## Collected data entries
-- -- --

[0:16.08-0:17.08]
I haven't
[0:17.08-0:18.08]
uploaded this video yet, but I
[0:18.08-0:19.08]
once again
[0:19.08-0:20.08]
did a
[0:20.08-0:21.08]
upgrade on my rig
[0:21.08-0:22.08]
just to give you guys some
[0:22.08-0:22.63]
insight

-- -- --

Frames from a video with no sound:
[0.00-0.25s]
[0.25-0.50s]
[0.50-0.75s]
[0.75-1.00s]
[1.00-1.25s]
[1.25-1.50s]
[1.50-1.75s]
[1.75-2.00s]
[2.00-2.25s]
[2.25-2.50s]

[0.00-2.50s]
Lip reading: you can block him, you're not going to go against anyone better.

-- -- --

## YOUR OBJECTIVE
Proceeding from the line containing "[1.00-1.25s]" through the line containing "Lip reading: you", transcribe the lines above exactly, both end lines included.

## RESPONSE TO THIS TASK
[1.00-1.25s]
[1.25-1.50s]
[1.50-1.75s]
[1.75-2.00s]
[2.00-2.25s]
[2.25-2.50s]

[0.00-2.50s]
Lip reading: you can block him, you're not going to go against anyone better.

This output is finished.